Exercise » In your copy, each record should read exactly as it does below, and no pictures should be present.

Data to examine »
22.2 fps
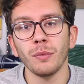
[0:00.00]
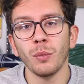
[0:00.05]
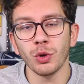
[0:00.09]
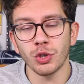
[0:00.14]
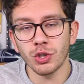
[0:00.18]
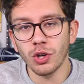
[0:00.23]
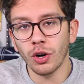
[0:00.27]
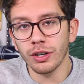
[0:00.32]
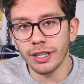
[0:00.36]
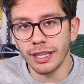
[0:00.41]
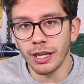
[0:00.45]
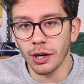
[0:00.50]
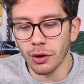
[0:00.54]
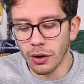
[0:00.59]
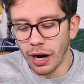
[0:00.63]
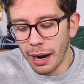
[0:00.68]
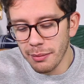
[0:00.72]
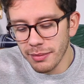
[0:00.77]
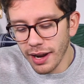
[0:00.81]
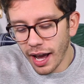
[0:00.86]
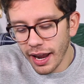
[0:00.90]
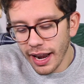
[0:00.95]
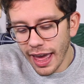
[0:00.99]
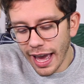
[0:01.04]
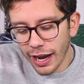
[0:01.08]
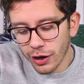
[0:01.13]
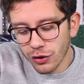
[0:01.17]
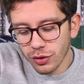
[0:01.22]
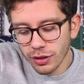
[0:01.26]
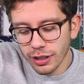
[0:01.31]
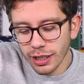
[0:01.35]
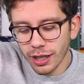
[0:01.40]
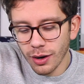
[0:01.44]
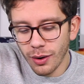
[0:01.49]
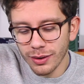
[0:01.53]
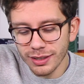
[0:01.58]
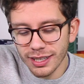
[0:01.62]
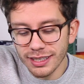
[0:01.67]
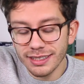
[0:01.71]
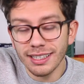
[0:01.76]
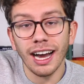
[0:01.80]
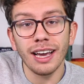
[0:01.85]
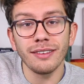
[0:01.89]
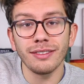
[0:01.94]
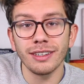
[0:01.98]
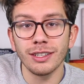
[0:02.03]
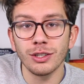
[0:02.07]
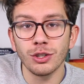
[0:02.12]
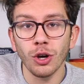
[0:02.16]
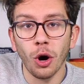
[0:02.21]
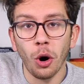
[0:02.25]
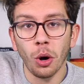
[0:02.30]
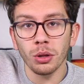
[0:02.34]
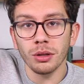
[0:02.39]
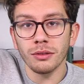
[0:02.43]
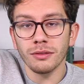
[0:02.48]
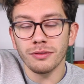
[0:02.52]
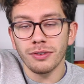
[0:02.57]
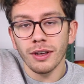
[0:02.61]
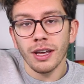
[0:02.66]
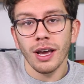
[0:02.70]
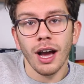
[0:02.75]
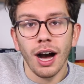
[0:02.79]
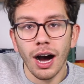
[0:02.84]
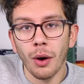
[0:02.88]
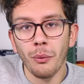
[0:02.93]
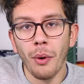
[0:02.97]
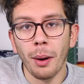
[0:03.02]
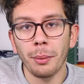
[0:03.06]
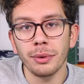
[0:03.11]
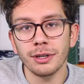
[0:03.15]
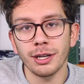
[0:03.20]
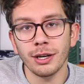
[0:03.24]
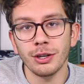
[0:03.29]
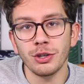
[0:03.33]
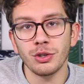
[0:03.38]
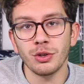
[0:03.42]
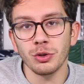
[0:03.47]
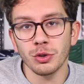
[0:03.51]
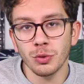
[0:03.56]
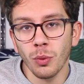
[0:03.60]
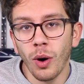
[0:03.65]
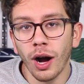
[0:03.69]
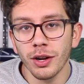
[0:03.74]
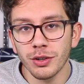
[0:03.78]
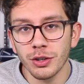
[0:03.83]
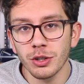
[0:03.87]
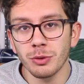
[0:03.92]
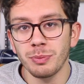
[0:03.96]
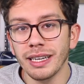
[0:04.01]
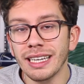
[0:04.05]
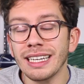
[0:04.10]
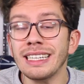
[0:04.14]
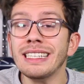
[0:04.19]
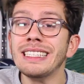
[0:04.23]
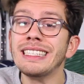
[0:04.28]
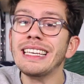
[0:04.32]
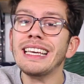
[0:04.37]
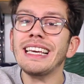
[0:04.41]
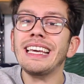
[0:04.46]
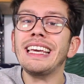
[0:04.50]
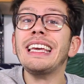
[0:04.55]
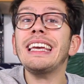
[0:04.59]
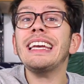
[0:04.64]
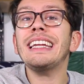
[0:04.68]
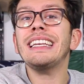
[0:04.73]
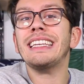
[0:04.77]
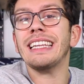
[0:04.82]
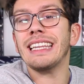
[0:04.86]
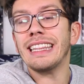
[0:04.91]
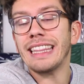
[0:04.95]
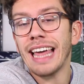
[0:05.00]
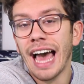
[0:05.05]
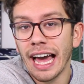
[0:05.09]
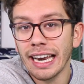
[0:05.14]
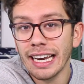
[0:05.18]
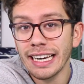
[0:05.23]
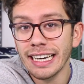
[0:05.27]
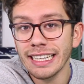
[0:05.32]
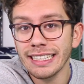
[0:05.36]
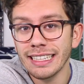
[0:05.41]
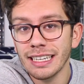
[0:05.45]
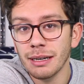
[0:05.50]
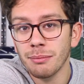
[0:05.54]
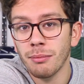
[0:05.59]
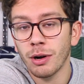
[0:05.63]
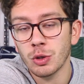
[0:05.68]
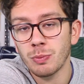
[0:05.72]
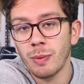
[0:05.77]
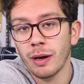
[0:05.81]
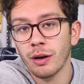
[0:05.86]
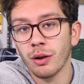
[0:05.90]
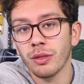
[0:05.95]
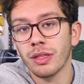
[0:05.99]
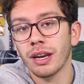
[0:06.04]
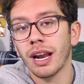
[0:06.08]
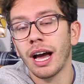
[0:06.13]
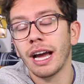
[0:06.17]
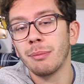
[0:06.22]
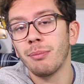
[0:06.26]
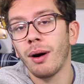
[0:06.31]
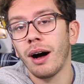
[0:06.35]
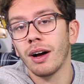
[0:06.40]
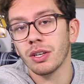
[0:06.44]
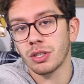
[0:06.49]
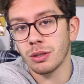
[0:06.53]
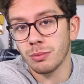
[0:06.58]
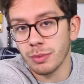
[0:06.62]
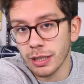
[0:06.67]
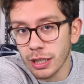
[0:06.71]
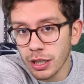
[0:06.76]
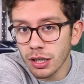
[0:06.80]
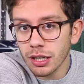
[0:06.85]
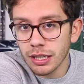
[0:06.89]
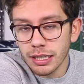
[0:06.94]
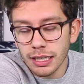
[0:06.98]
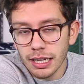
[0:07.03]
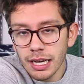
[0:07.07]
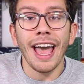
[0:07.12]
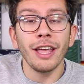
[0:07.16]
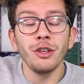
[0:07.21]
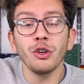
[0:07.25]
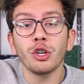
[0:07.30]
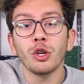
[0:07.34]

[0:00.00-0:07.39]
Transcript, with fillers: We'll start here. I'm not actually going to dive into all of uh, Robert Downey Jr.'s watches because he did that and he did it much better than I possibly could. And you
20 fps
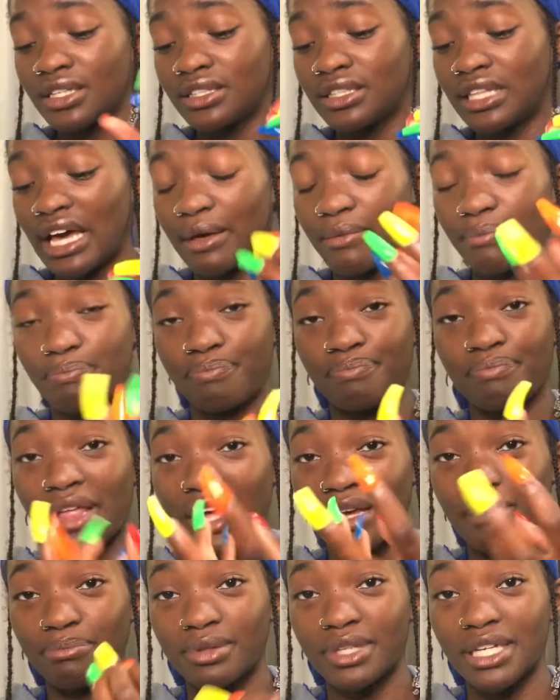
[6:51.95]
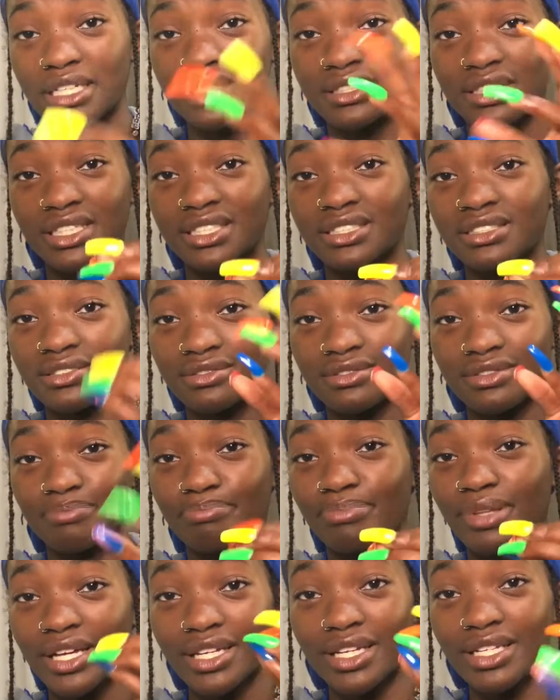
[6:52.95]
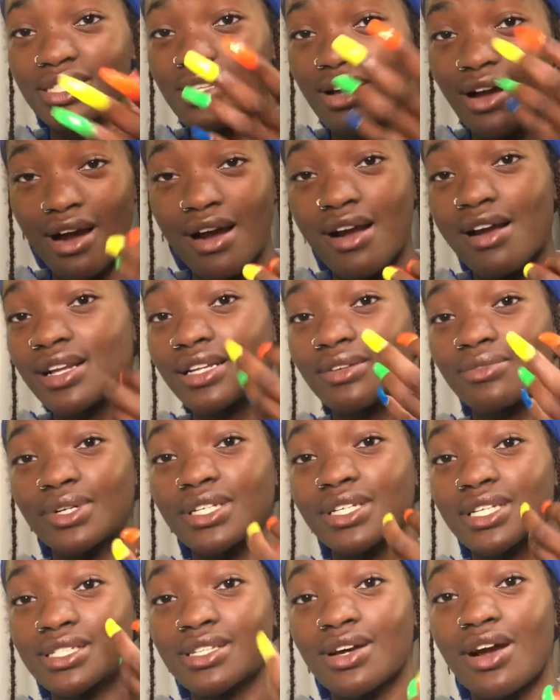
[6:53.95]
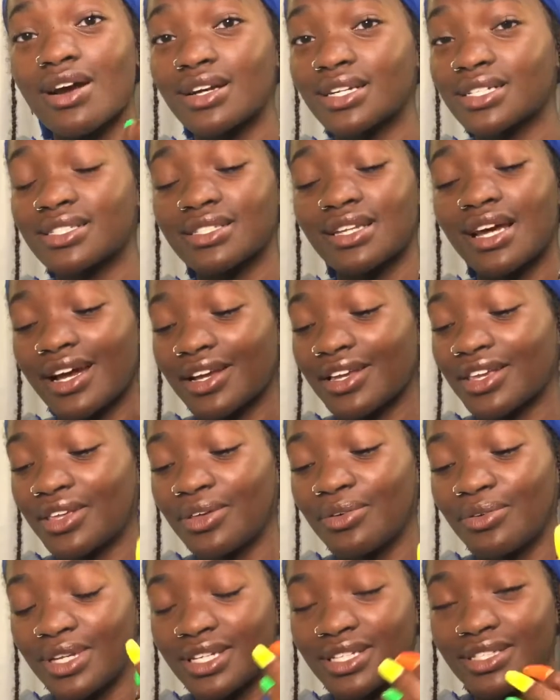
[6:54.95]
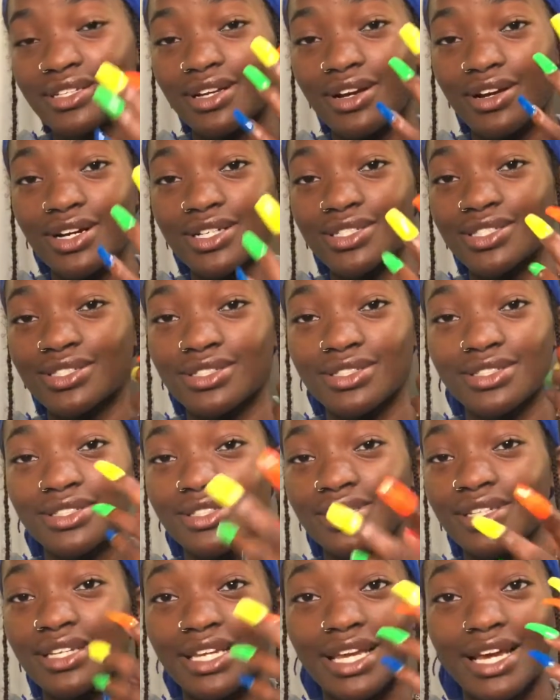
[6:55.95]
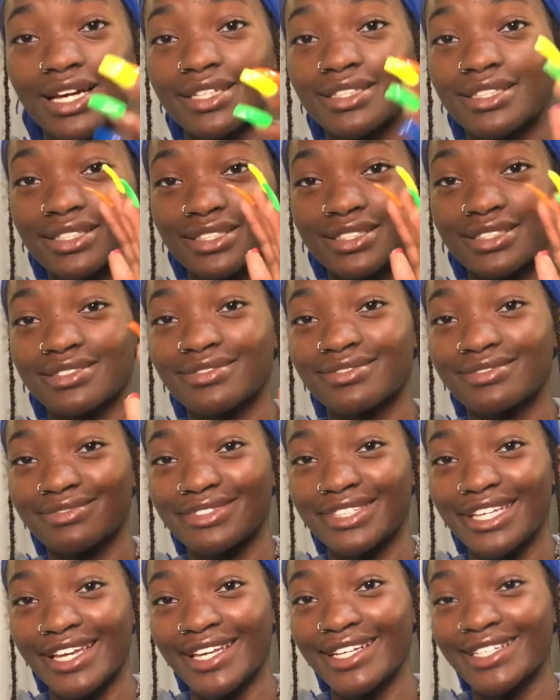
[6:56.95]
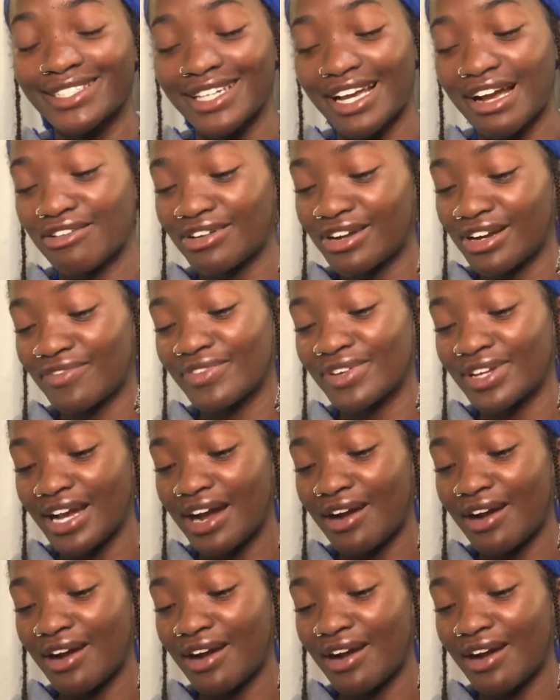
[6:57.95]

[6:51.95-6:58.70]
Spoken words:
That, like, blood gets hard, and when it gets hard, it's not cute, and it hurts. Yeah, just take a shower every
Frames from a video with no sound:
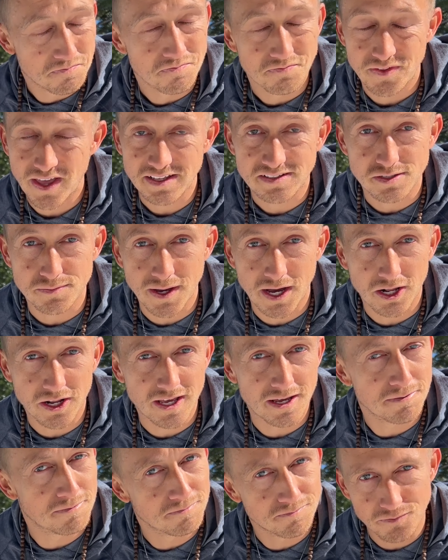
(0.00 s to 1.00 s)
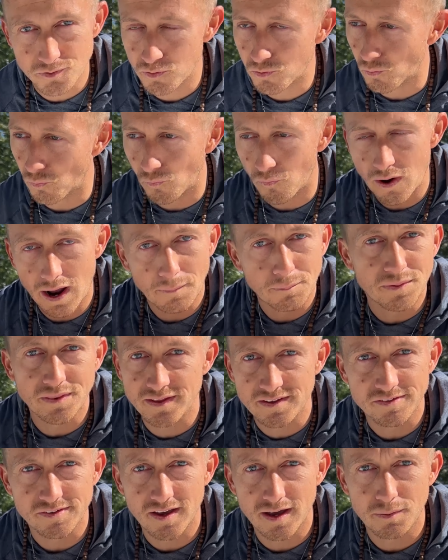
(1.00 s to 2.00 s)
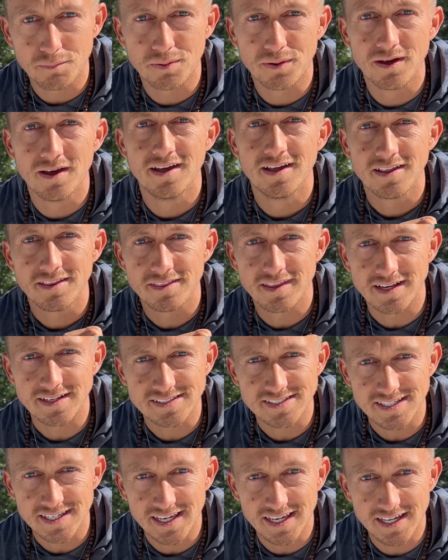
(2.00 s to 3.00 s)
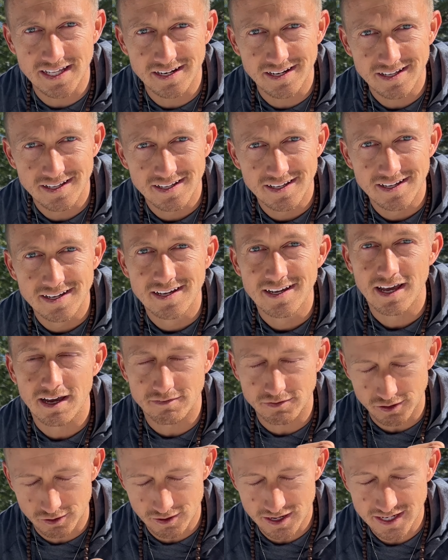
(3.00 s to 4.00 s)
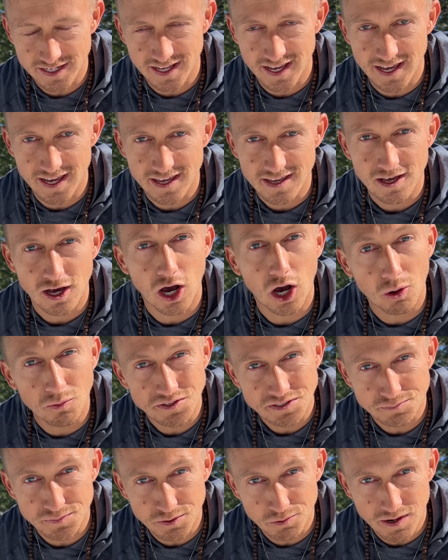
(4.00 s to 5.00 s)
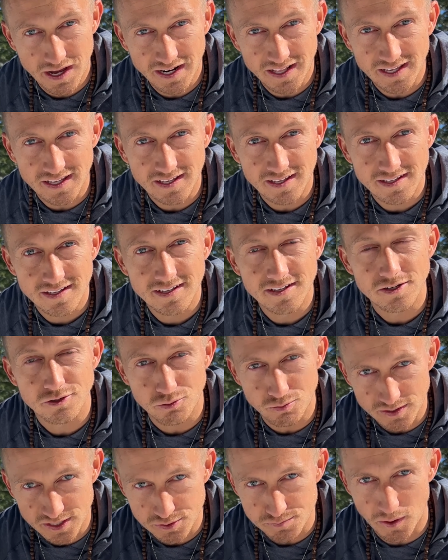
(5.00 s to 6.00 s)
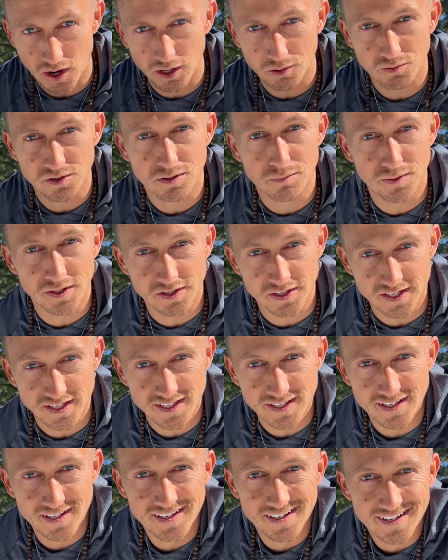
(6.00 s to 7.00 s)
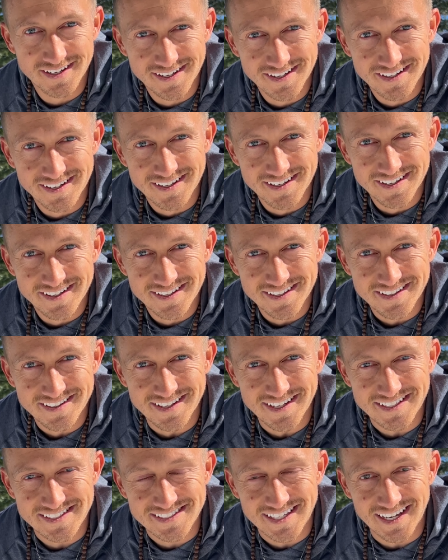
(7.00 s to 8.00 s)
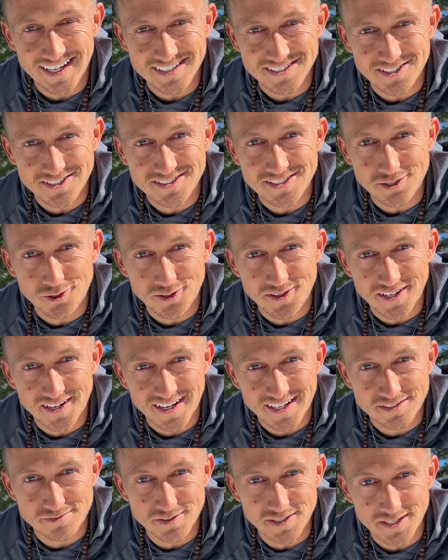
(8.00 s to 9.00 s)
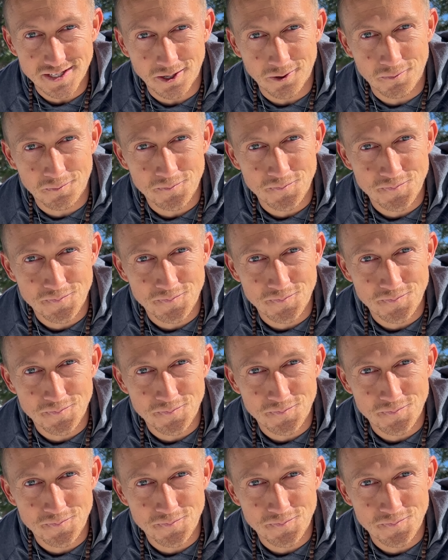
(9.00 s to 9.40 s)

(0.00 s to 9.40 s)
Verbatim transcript: that's about it. Wrapping this up. Thanks again. Have a great day. Always be ready to respond with ability. Thanks, guys. I'll see you in the next video.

Solved exercise »
22.2 fps
[0:00.00]
[0:00.05]
[0:00.09]
[0:00.14]
[0:00.18]
[0:00.23]
[0:00.27]
[0:00.32]
[0:00.36]
[0:00.41]
[0:00.45]
[0:00.50]
[0:00.54]
[0:00.59]
[0:00.63]
[0:00.68]
[0:00.72]
[0:00.77]
[0:00.81]
[0:00.86]
[0:00.90]
[0:00.95]
[0:00.99]
[0:01.04]
[0:01.08]
[0:01.13]
[0:01.17]
[0:01.22]
[0:01.26]
[0:01.31]
[0:01.35]
[0:01.40]
[0:01.44]
[0:01.49]
[0:01.53]
[0:01.58]
[0:01.62]
[0:01.67]
[0:01.71]
[0:01.76]
[0:01.80]
[0:01.85]
[0:01.89]
[0:01.94]
[0:01.98]
[0:02.03]
[0:02.07]
[0:02.12]
[0:02.16]
[0:02.21]
[0:02.25]
[0:02.30]
[0:02.34]
[0:02.39]
[0:02.43]
[0:02.48]
[0:02.52]
[0:02.57]
[0:02.61]
[0:02.66]
[0:02.70]
[0:02.75]
[0:02.79]
[0:02.84]
[0:02.88]
[0:02.93]
[0:02.97]
[0:03.02]
[0:03.06]
[0:03.11]
[0:03.15]
[0:03.20]
[0:03.24]
[0:03.29]
[0:03.33]
[0:03.38]
[0:03.42]
[0:03.47]
[0:03.51]
[0:03.56]
[0:03.60]
[0:03.65]
[0:03.69]
[0:03.74]
[0:03.78]
[0:03.83]
[0:03.87]
[0:03.92]
[0:03.96]
[0:04.01]
[0:04.05]
[0:04.10]
[0:04.14]
[0:04.19]
[0:04.23]
[0:04.28]
[0:04.32]
[0:04.37]
[0:04.41]
[0:04.46]
[0:04.50]
[0:04.55]
[0:04.59]
[0:04.64]
[0:04.68]
[0:04.73]
[0:04.77]
[0:04.82]
[0:04.86]
[0:04.91]
[0:04.95]
[0:05.00]
[0:05.05]
[0:05.09]
[0:05.14]
[0:05.18]
[0:05.23]
[0:05.27]
[0:05.32]
[0:05.36]
[0:05.41]
[0:05.45]
[0:05.50]
[0:05.54]
[0:05.59]
[0:05.63]
[0:05.68]
[0:05.72]
[0:05.77]
[0:05.81]
[0:05.86]
[0:05.90]
[0:05.95]
[0:05.99]
[0:06.04]
[0:06.08]
[0:06.13]
[0:06.17]
[0:06.22]
[0:06.26]
[0:06.31]
[0:06.35]
[0:06.40]
[0:06.44]
[0:06.49]
[0:06.53]
[0:06.58]
[0:06.62]
[0:06.67]
[0:06.71]
[0:06.76]
[0:06.80]
[0:06.85]
[0:06.89]
[0:06.94]
[0:06.98]
[0:07.03]
[0:07.07]
[0:07.12]
[0:07.16]
[0:07.21]
[0:07.25]
[0:07.30]
[0:07.34]

[0:00.00-0:07.39]
Transcript, with fillers: We'll start here. I'm not actually going to dive into all of uh, Robert Downey Jr.'s watches because he did that and he did it much better than I possibly could. And you
20 fps
[6:51.95]
[6:52.95]
[6:53.95]
[6:54.95]
[6:55.95]
[6:56.95]
[6:57.95]

[6:51.95-6:58.70]
Spoken words:
That, like, blood gets hard, and when it gets hard, it's not cute, and it hurts. Yeah, just take a shower every
Frames from a video with no sound:
(0.00 s to 1.00 s)
(1.00 s to 2.00 s)
(2.00 s to 3.00 s)
(3.00 s to 4.00 s)
(4.00 s to 5.00 s)
(5.00 s to 6.00 s)
(6.00 s to 7.00 s)
(7.00 s to 8.00 s)
(8.00 s to 9.00 s)
(9.00 s to 9.40 s)

(0.00 s to 9.40 s)
Verbatim transcript: that's about it. Wrapping this up. Thanks again. Have a great day. Always be ready to respond with ability. Thanks, guys. I'll see you in the next video.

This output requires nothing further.